# Exercise details
Every record below must come back exactly as written, with the images dropped.

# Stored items
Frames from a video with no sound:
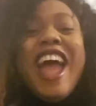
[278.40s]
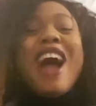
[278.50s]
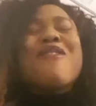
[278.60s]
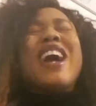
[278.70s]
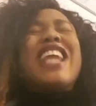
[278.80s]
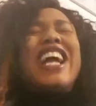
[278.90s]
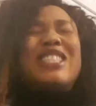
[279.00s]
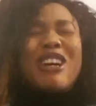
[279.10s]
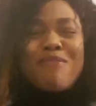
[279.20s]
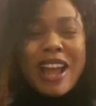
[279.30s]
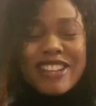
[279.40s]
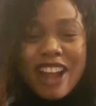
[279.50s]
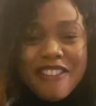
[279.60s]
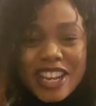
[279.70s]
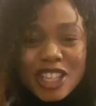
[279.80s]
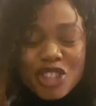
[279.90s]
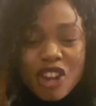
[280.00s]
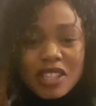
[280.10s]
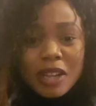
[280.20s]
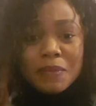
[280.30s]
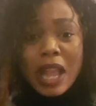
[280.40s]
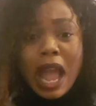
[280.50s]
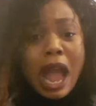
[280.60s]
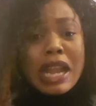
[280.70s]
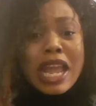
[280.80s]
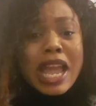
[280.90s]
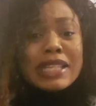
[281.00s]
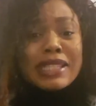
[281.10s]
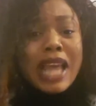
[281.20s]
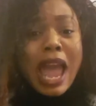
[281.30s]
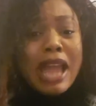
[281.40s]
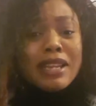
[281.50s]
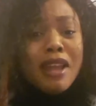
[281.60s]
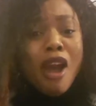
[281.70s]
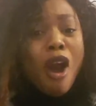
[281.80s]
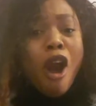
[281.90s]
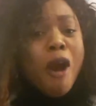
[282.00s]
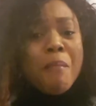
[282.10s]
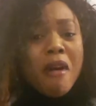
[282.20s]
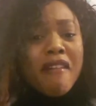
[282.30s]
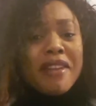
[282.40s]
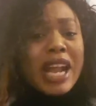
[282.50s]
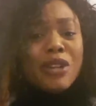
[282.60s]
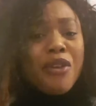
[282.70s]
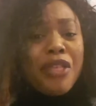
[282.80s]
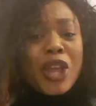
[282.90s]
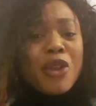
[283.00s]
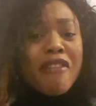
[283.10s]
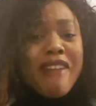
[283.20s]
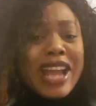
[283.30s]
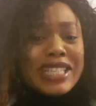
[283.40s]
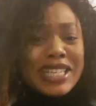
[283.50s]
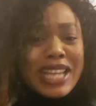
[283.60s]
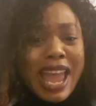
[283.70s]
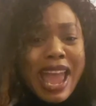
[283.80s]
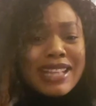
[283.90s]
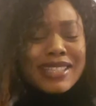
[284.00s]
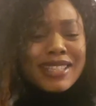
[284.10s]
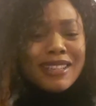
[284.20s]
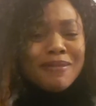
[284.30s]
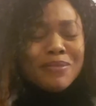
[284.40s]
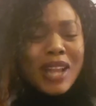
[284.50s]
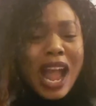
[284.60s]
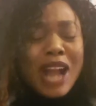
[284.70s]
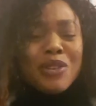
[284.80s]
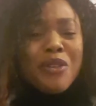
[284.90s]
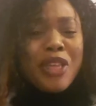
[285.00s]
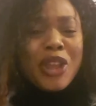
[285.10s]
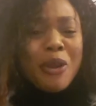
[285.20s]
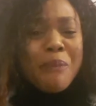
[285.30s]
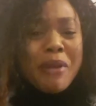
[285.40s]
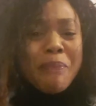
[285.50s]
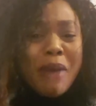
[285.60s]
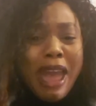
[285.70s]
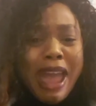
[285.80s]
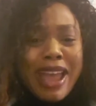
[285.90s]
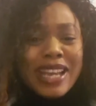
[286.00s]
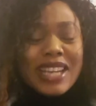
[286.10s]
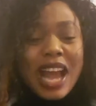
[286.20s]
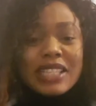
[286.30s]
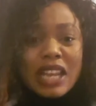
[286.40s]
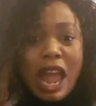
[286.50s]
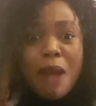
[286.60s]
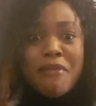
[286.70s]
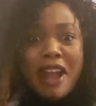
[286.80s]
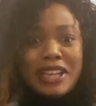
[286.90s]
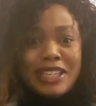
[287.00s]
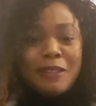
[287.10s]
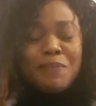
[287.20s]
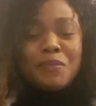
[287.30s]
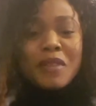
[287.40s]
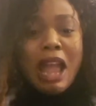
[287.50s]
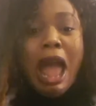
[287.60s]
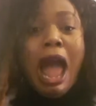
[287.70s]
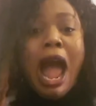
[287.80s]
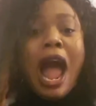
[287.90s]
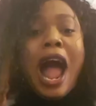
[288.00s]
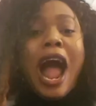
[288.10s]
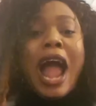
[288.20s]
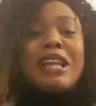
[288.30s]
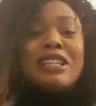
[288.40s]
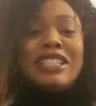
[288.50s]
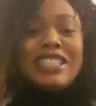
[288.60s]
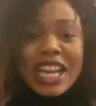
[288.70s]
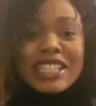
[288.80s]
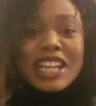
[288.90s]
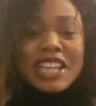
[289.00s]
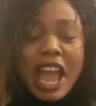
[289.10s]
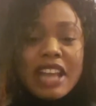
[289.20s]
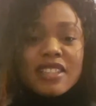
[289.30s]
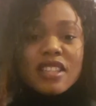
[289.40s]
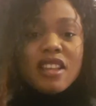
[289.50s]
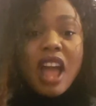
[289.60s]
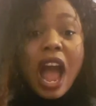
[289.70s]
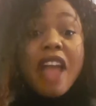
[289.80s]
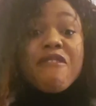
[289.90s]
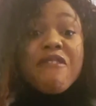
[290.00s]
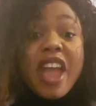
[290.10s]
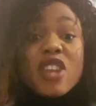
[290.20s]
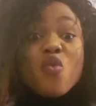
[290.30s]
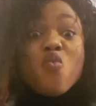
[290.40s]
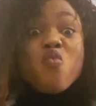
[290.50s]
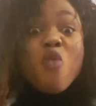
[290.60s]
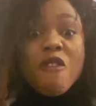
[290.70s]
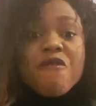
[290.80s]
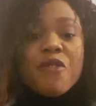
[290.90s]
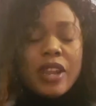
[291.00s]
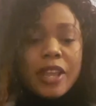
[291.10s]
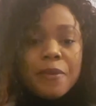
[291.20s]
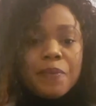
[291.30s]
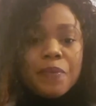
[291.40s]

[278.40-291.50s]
When I told my driving instructor, and he said, oh, Maureen, I don't think you're ready yet. I don't think you're prepared. I said, I'm ready. I did the test. I failed woefully.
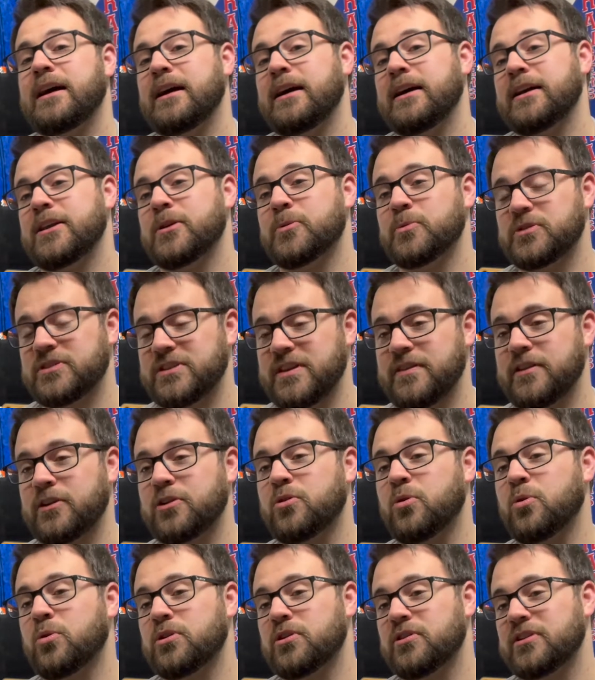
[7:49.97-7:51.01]
He was in the
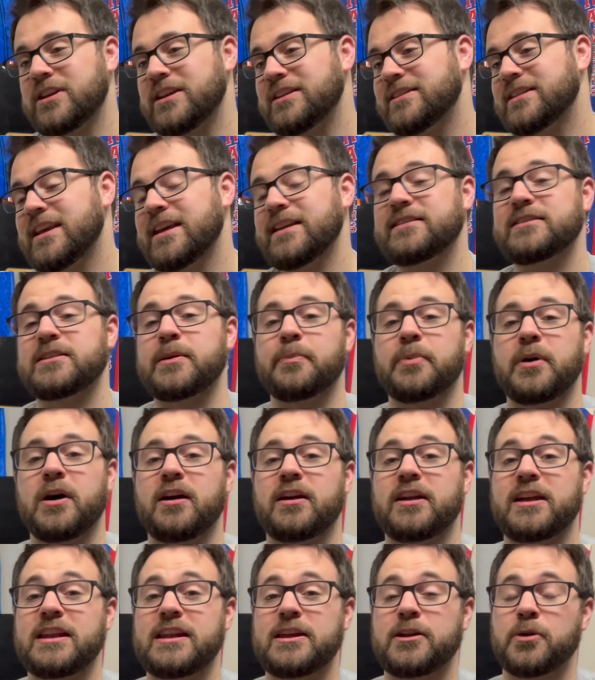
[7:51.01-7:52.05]
corner, he takes the
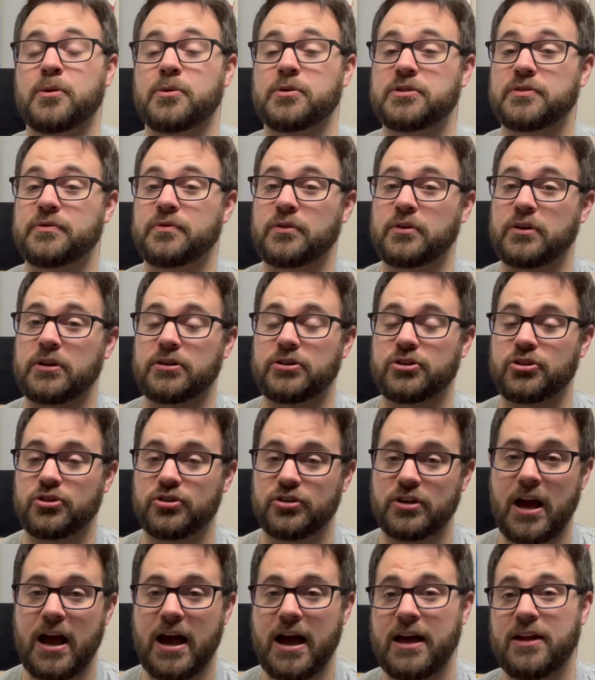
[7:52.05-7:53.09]
puck, and he goes for a
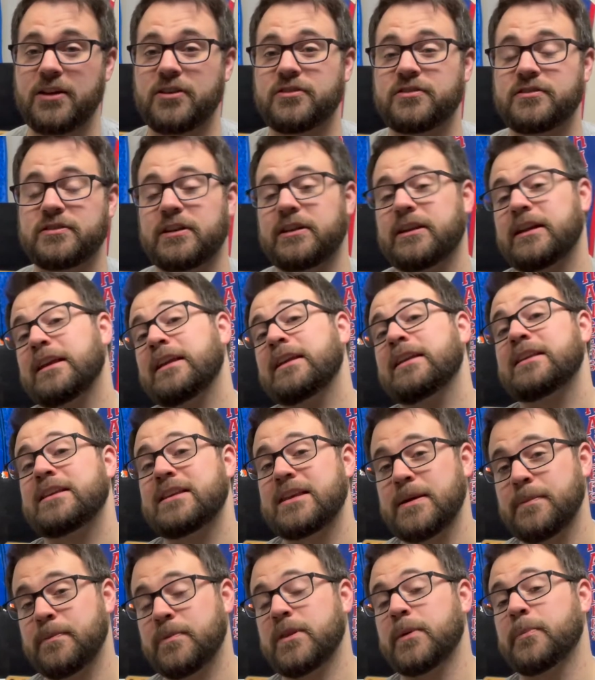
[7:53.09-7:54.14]
shot to
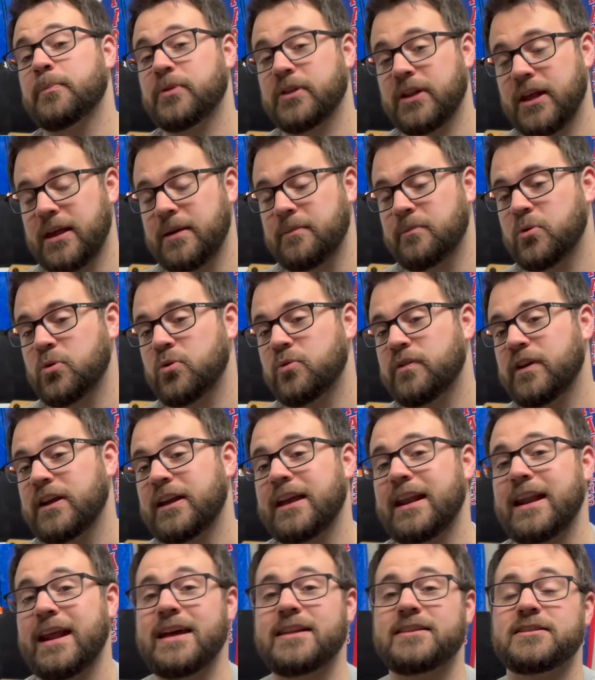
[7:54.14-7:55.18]
keep the play moving
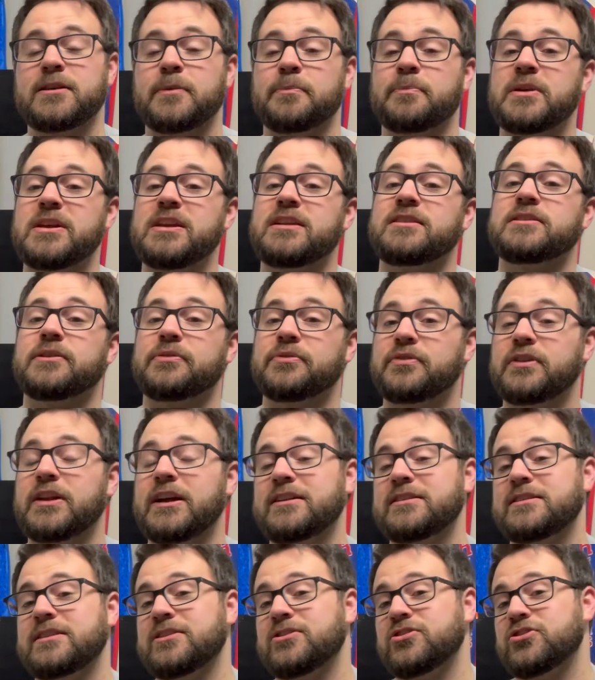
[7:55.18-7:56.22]
and ends up being
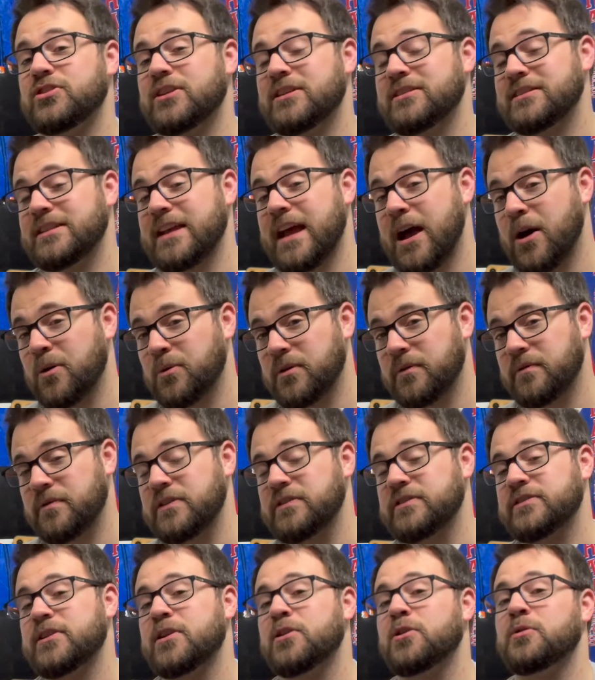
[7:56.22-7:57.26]
deflected just out of the
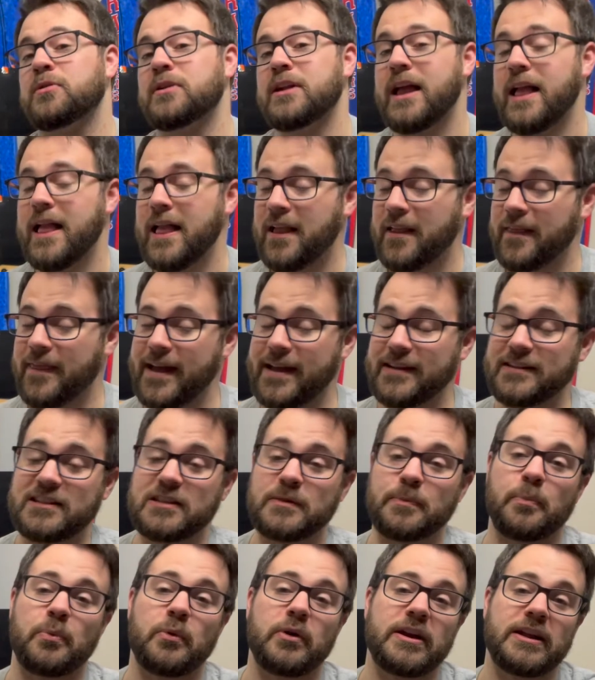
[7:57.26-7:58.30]
zone. That
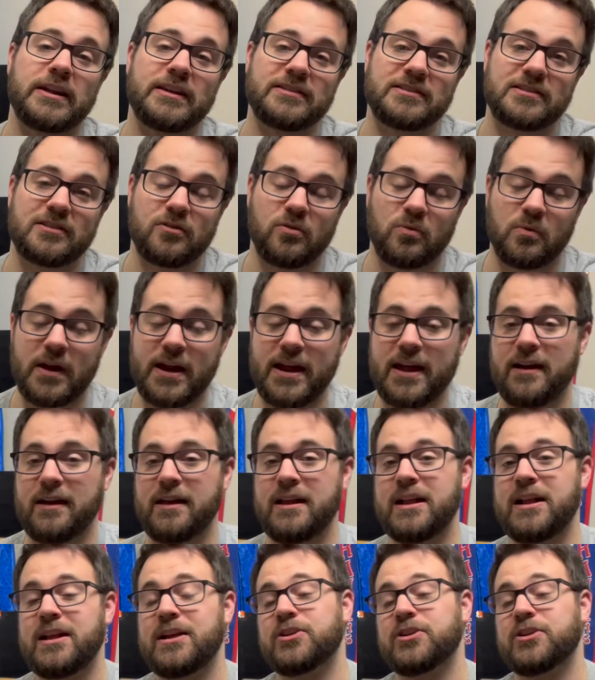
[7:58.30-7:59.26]
springs Grant.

# Output of the exercise
Frames from a video with no sound:
[278.40s]
[278.50s]
[278.60s]
[278.70s]
[278.80s]
[278.90s]
[279.00s]
[279.10s]
[279.20s]
[279.30s]
[279.40s]
[279.50s]
[279.60s]
[279.70s]
[279.80s]
[279.90s]
[280.00s]
[280.10s]
[280.20s]
[280.30s]
[280.40s]
[280.50s]
[280.60s]
[280.70s]
[280.80s]
[280.90s]
[281.00s]
[281.10s]
[281.20s]
[281.30s]
[281.40s]
[281.50s]
[281.60s]
[281.70s]
[281.80s]
[281.90s]
[282.00s]
[282.10s]
[282.20s]
[282.30s]
[282.40s]
[282.50s]
[282.60s]
[282.70s]
[282.80s]
[282.90s]
[283.00s]
[283.10s]
[283.20s]
[283.30s]
[283.40s]
[283.50s]
[283.60s]
[283.70s]
[283.80s]
[283.90s]
[284.00s]
[284.10s]
[284.20s]
[284.30s]
[284.40s]
[284.50s]
[284.60s]
[284.70s]
[284.80s]
[284.90s]
[285.00s]
[285.10s]
[285.20s]
[285.30s]
[285.40s]
[285.50s]
[285.60s]
[285.70s]
[285.80s]
[285.90s]
[286.00s]
[286.10s]
[286.20s]
[286.30s]
[286.40s]
[286.50s]
[286.60s]
[286.70s]
[286.80s]
[286.90s]
[287.00s]
[287.10s]
[287.20s]
[287.30s]
[287.40s]
[287.50s]
[287.60s]
[287.70s]
[287.80s]
[287.90s]
[288.00s]
[288.10s]
[288.20s]
[288.30s]
[288.40s]
[288.50s]
[288.60s]
[288.70s]
[288.80s]
[288.90s]
[289.00s]
[289.10s]
[289.20s]
[289.30s]
[289.40s]
[289.50s]
[289.60s]
[289.70s]
[289.80s]
[289.90s]
[290.00s]
[290.10s]
[290.20s]
[290.30s]
[290.40s]
[290.50s]
[290.60s]
[290.70s]
[290.80s]
[290.90s]
[291.00s]
[291.10s]
[291.20s]
[291.30s]
[291.40s]

[278.40-291.50s]
When I told my driving instructor, and he said, oh, Maureen, I don't think you're ready yet. I don't think you're prepared. I said, I'm ready. I did the test. I failed woefully.
[7:49.97-7:51.01]
He was in the
[7:51.01-7:52.05]
corner, he takes the
[7:52.05-7:53.09]
puck, and he goes for a
[7:53.09-7:54.14]
shot to
[7:54.14-7:55.18]
keep the play moving
[7:55.18-7:56.22]
and ends up being
[7:56.22-7:57.26]
deflected just out of the
[7:57.26-7:58.30]
zone. That
[7:58.30-7:59.26]
springs Grant.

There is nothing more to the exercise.